Jorge Luis Borges: provocación universal
Confieso que empecé leer a Jorge Luis
Borges en el año 2011. Recuerdo que lo hice por recomendación de un amigo;
recibí de este un cuento titulado “Tlön, Uqbar, Orbis Tertius”, que más tarde
vine a saber que formaba parte de Ficciones (1944). En una primera
impresión me dio la sensación de adentrarme en algo profundo, misterioso,
trascendental. Advertí que estaba ante un cuento que por atemporal no dejaba de
ser mágico. De allí que lo releí varias veces. El resultado de mi
interpretación no deparó con una idea fija. Me hallaba atrapado; o más
exactamente, perdido en el complejo juego de lenguajes y metáforas. Una maraña
literaria.
Cuando descubrí
los ensayos críticos de Borges esta noción abrió un poco el margen para su comprensión.

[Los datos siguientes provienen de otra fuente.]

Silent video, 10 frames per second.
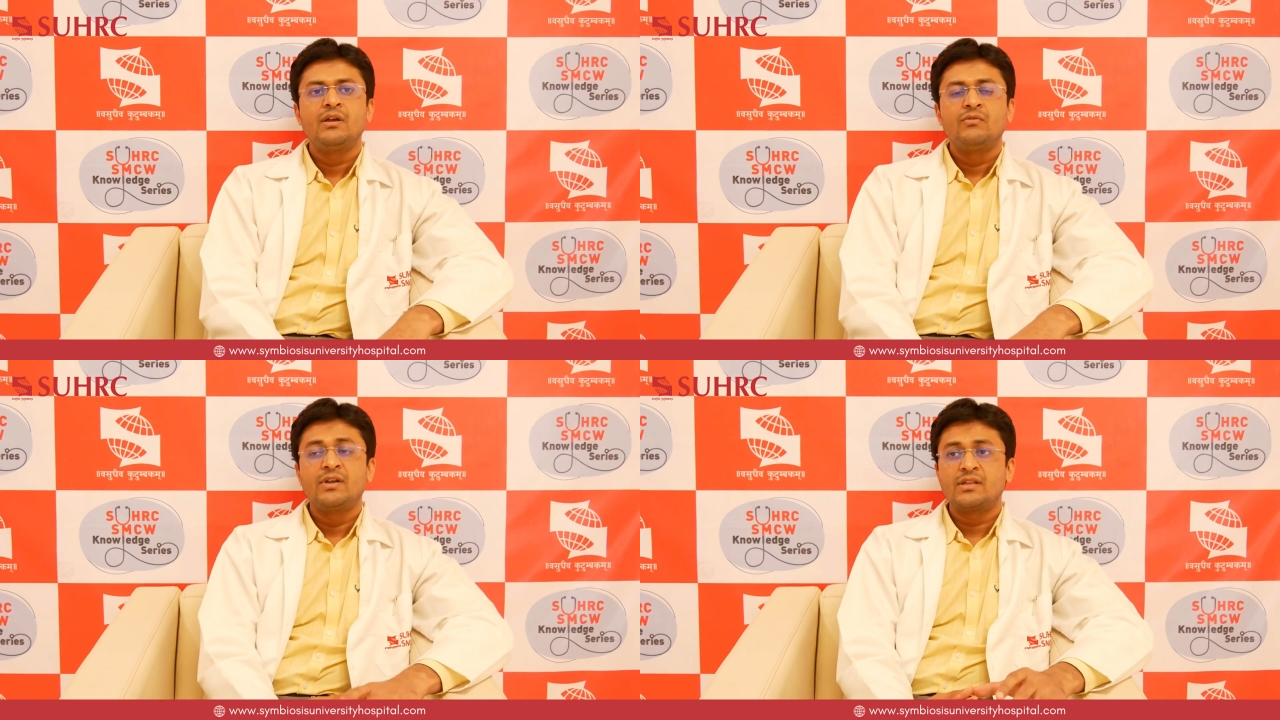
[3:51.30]

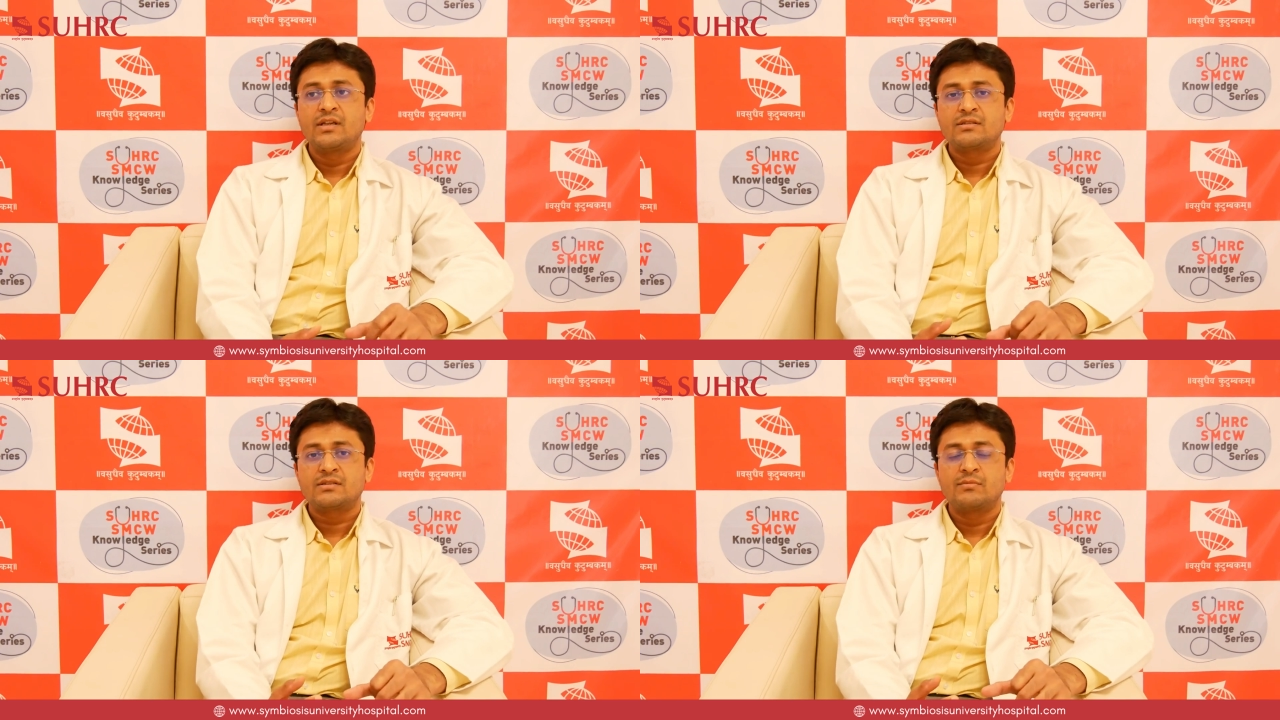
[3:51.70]
when there
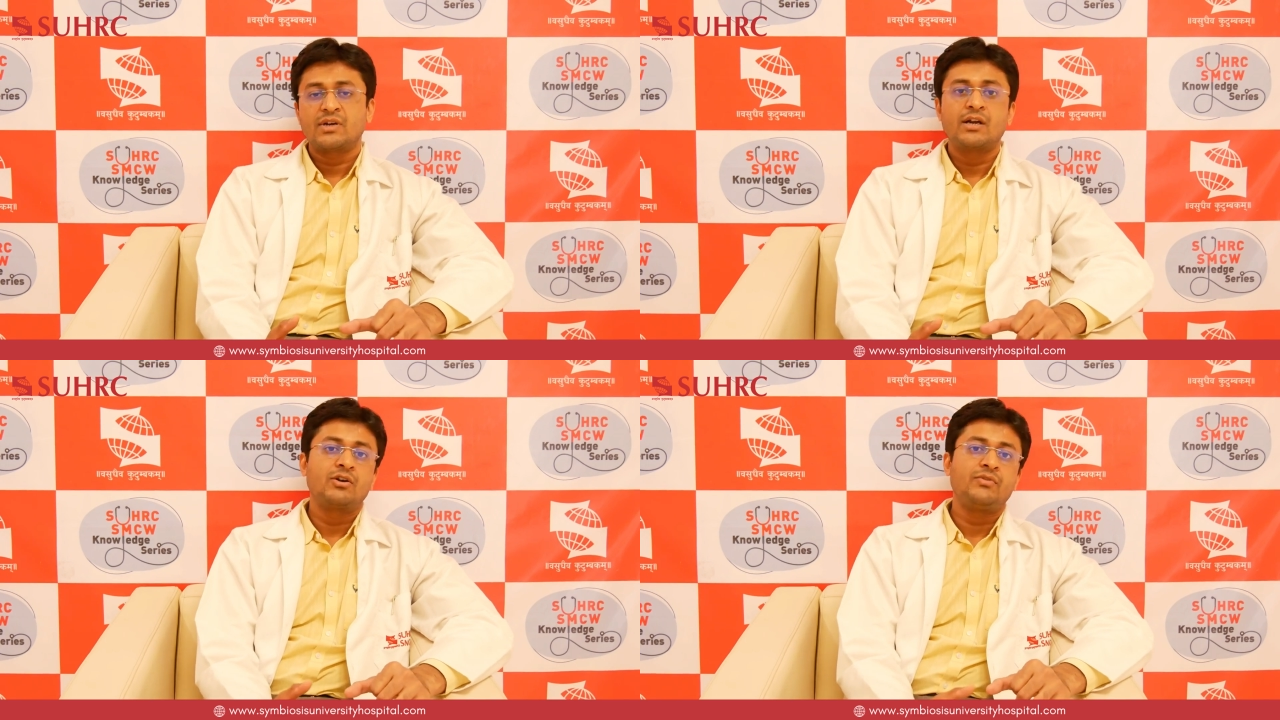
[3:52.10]
is some
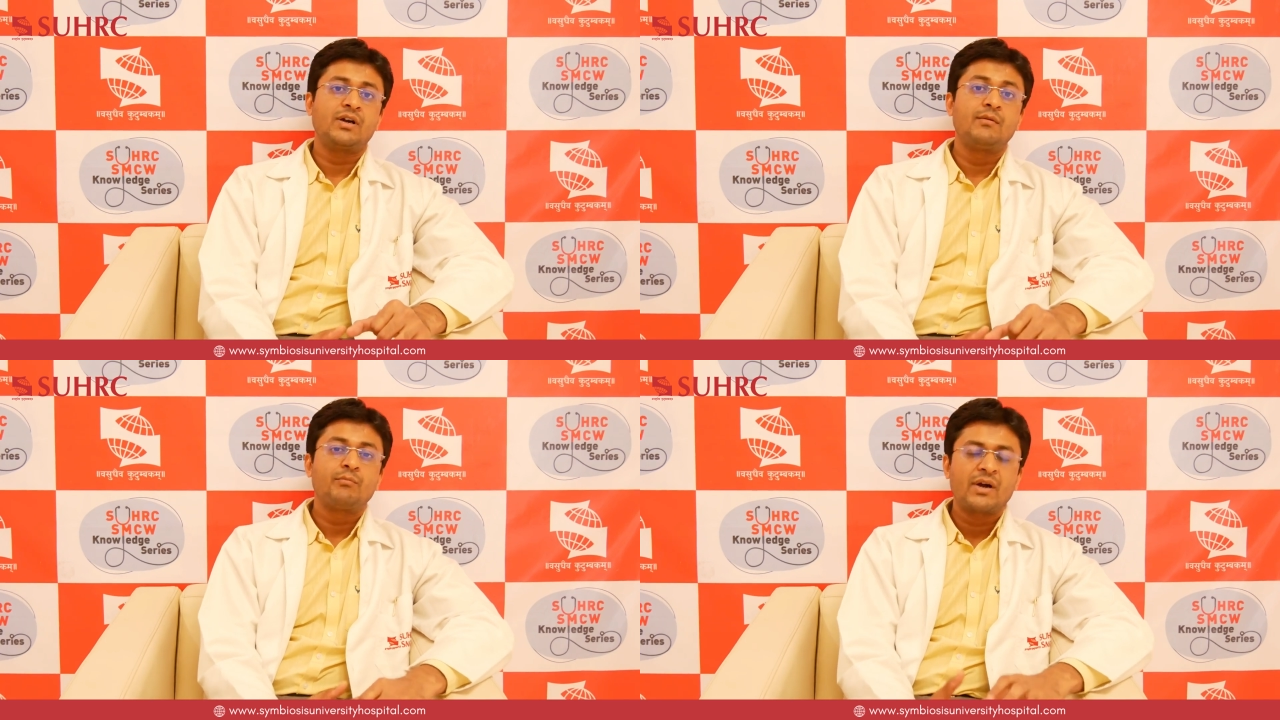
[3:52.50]
kind of a
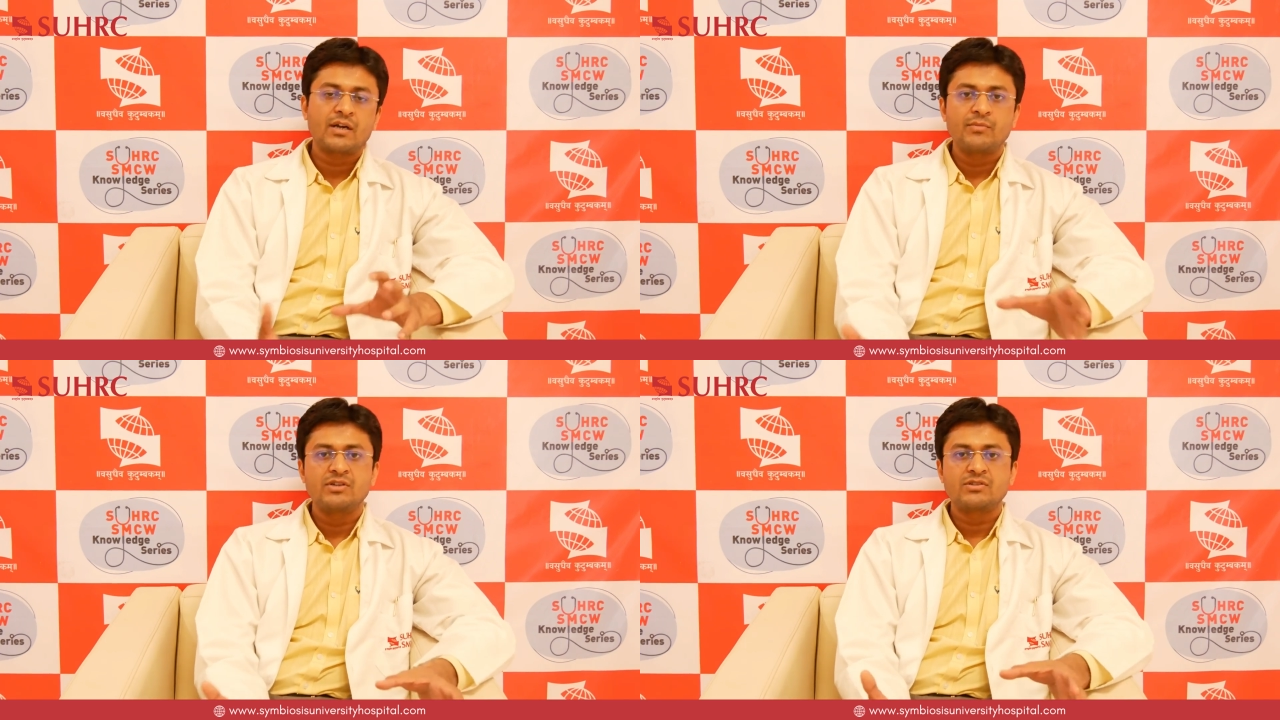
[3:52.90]

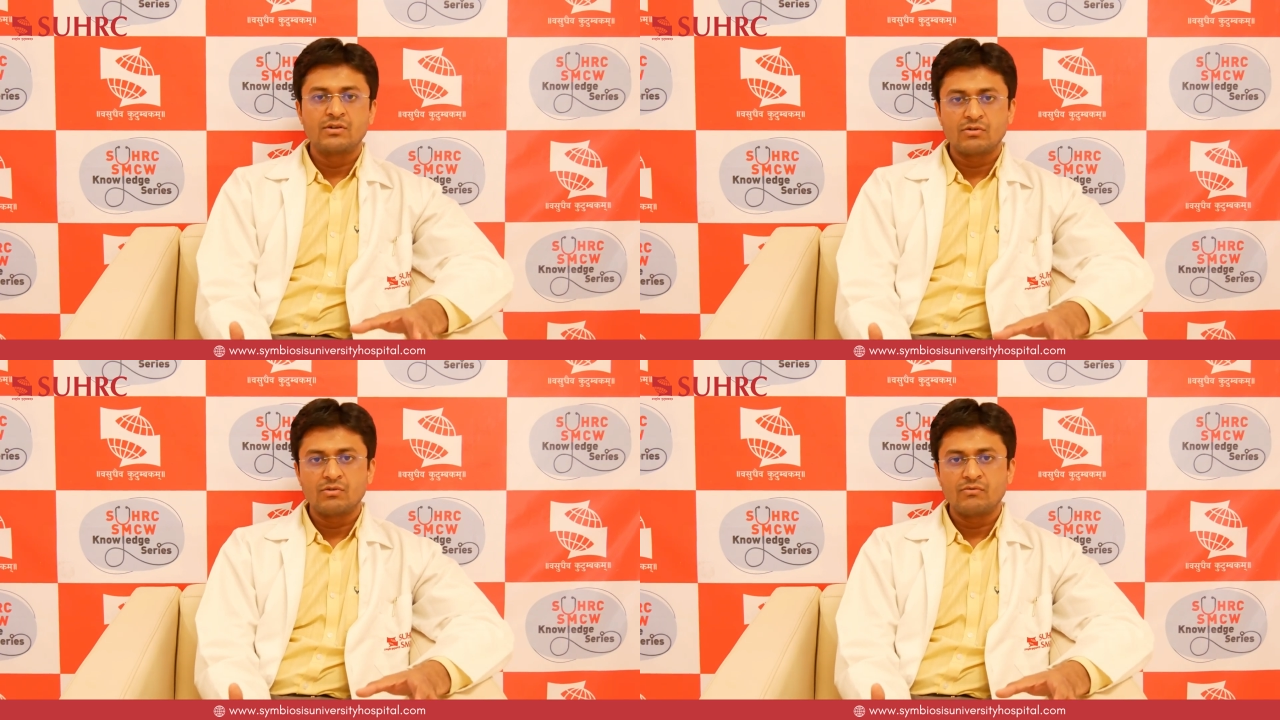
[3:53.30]
compartment
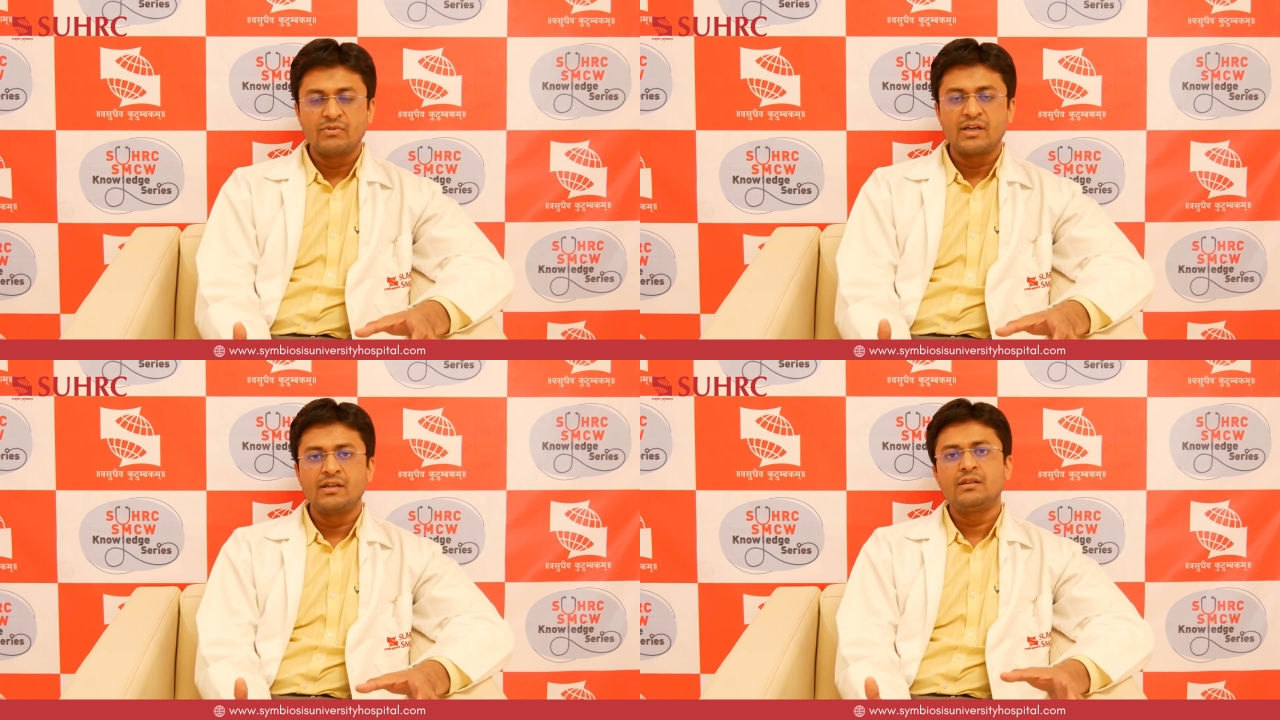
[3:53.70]
syndrome
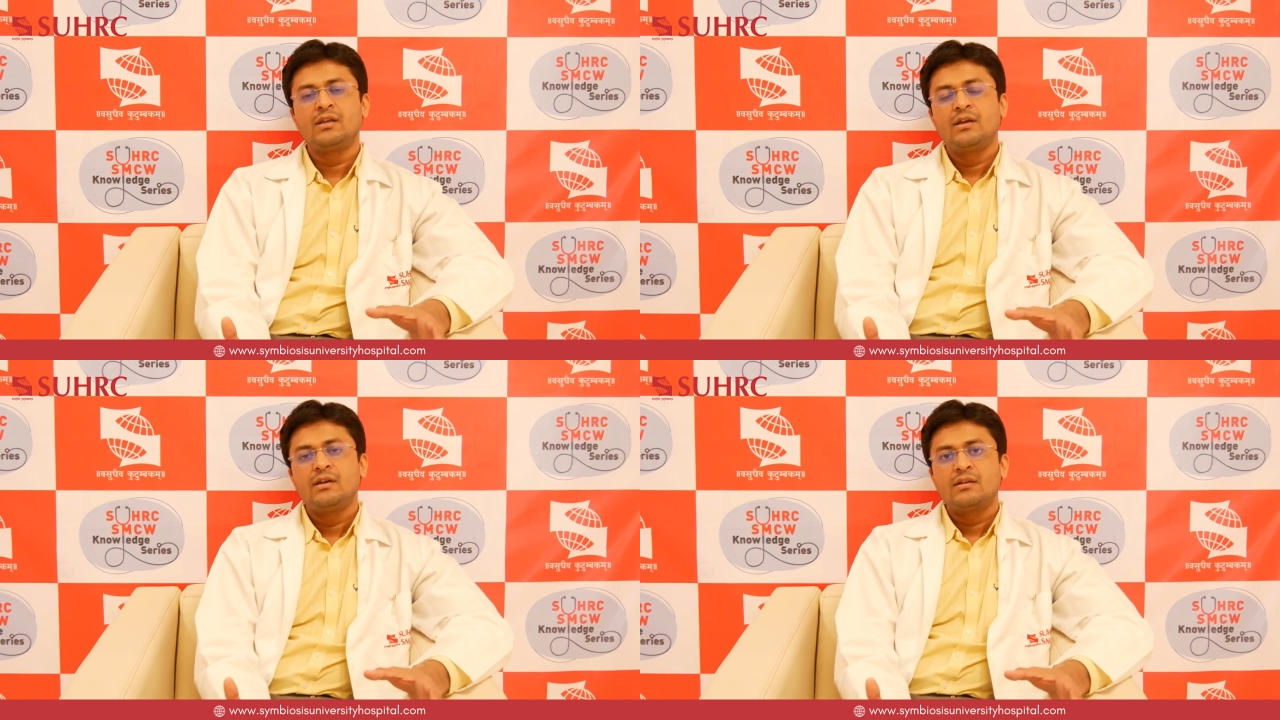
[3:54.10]

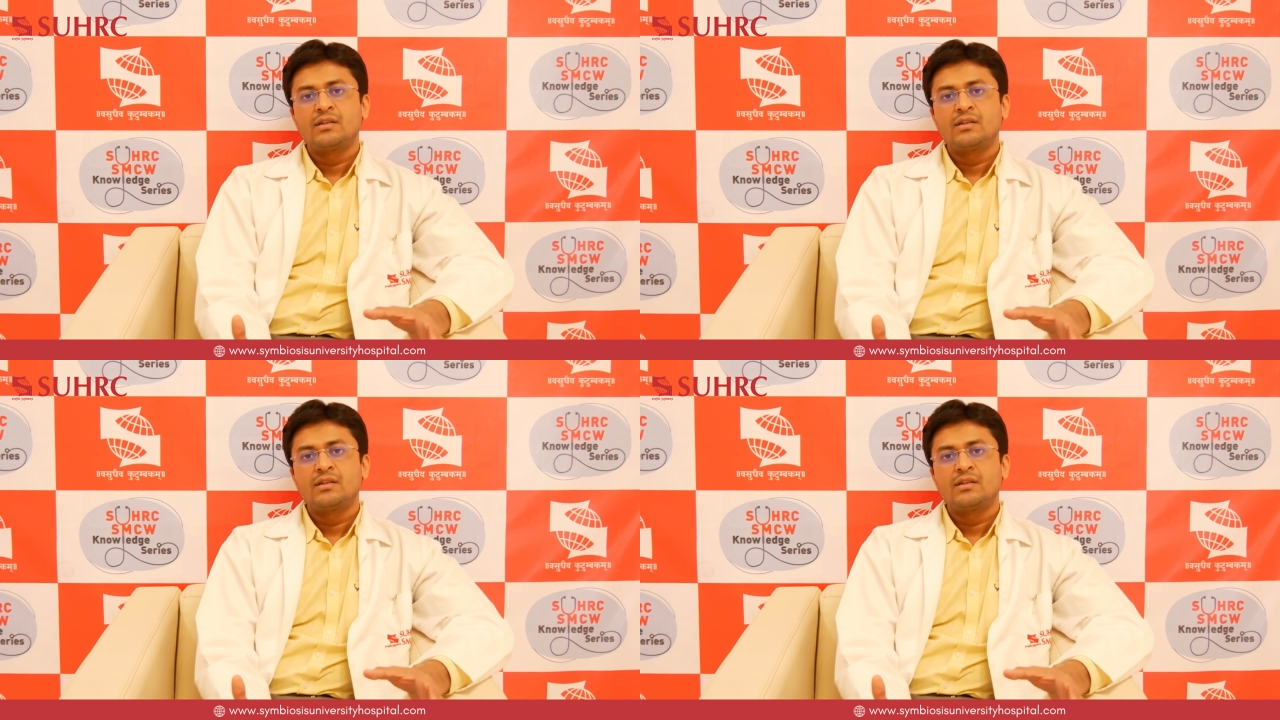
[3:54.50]
wherein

En un principio los leía con la finalidad de captar el braceo de su pluma, el
vuelo argumentativo, el manejo del lenguaje. La austeridad expresiva, esa que
José Antonio Ramos Sucre solía practicar con brutalidad. Ignoraba, hasta
entonces, el alcance de la obra borgeana en este sentido. Creo recordar bien
que todo buen escritor comienza con la imitación. En esta faena, quién sabe si
arriesgada o no, me propuse a marcar el ritmo de la prosa de Borges. Lo que
descubrí fue un monstruo de la erudición; no sé si soy ingenuo, pero la
argumentación y las correspondencias literarias e históricas utilizadas por el
maestro argentino son inigualables. Leer a Borges fue, en cierto modo, sentarme
a tomar lecciones de redacción y gramática.
Si en Michel de
Montaigne me asomé al festivo guanteo entre la palabra y el silencio –eso que
él llamaba “sondando el vado a prudente distancia”– en Borges lo hago ante la
inmortalidad. Porque el autor del El
Aleph (1949) es capaz de
aproximarte a vastas regiones literarias, sin distingo de razas y lenguas. No
hay fronteras en el sueño, mucho menos en el tiempo y el espacio. La inmortalidad
en Borges se construye de metáforas; y sus correspondencias filosóficas y matemáticas,
históricas y metafísicas, son como hojas en el bosque que está a punto de
oscurecerse en el vacío del instante. Me sorprendo ante su fuerte enlace
gravitatorio enemigo de facilismos. Una vez tentado, la visión de ti mismo y de
las cosas comienzan a adquirir matices
inapreciables.
De Francisco de
Quevedo, gran poeta del siglo de oro español, Borges escribe: “Como Joyce, como
Goethe, como Shakespeare, como Dante, como ningún otro escritor, Francisco de
Quevedo es menos un hombre que una dilatada y compleja literatura”. [Otras inquisiciones, 2008, p.73] De de
esta caracterización resplandece la imagen del propio Borges: el evocador de
los espejos literarios, el hoyo negro por donde la realidad se hunde para
detonar en otra parte desde la ficción. De Borges lector y soñador, políglota
de los seres que escapan a lo fáctico. Quien lo lee se sabe miembro de una
provocación universal. A veinte y seis años de su fallecimiento desear palpar
su sombra es un acto de soñador. Tal vez sea esa el imán que me sumerja en sus
páginas mediante un misterioso culto que todavía no comprendo.